<<<<

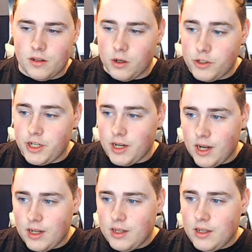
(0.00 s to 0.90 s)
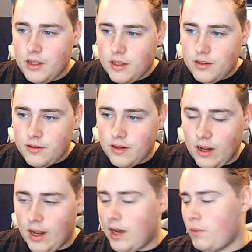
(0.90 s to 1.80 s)
Gogeta,
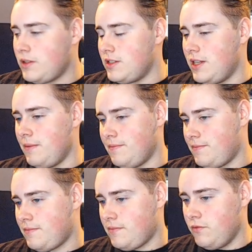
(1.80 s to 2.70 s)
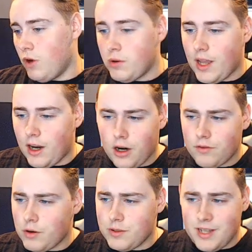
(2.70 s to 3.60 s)
what's his name?
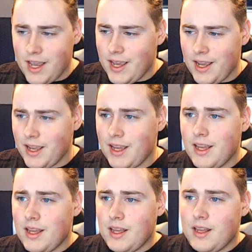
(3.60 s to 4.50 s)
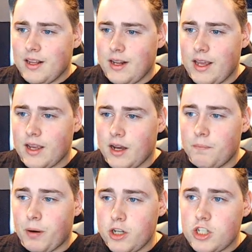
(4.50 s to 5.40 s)
LR Rose, like a
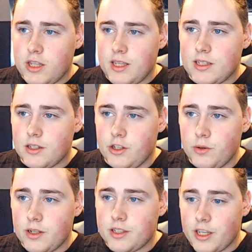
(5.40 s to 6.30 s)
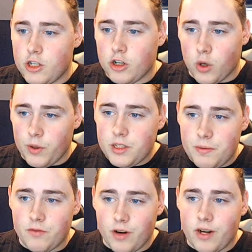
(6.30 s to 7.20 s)
bunch of these units that you're going to
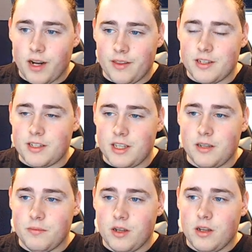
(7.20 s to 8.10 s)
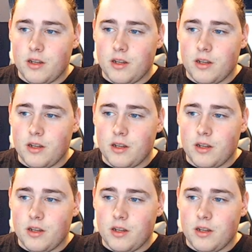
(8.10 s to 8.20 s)
be running on this team.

>>>>

Assigned task: From the line containing "(0.90 s to 1.80 s)" down to the last line of the entries above, set down every line exactly. Omit all pictures.

Result of this exercise:
(0.90 s to 1.80 s)
Gogeta,
(1.80 s to 2.70 s)
(2.70 s to 3.60 s)
what's his name?
(3.60 s to 4.50 s)
(4.50 s to 5.40 s)
LR Rose, like a
(5.40 s to 6.30 s)
(6.30 s to 7.20 s)
bunch of these units that you're going to
(7.20 s to 8.10 s)
(8.10 s to 8.20 s)
be running on this team.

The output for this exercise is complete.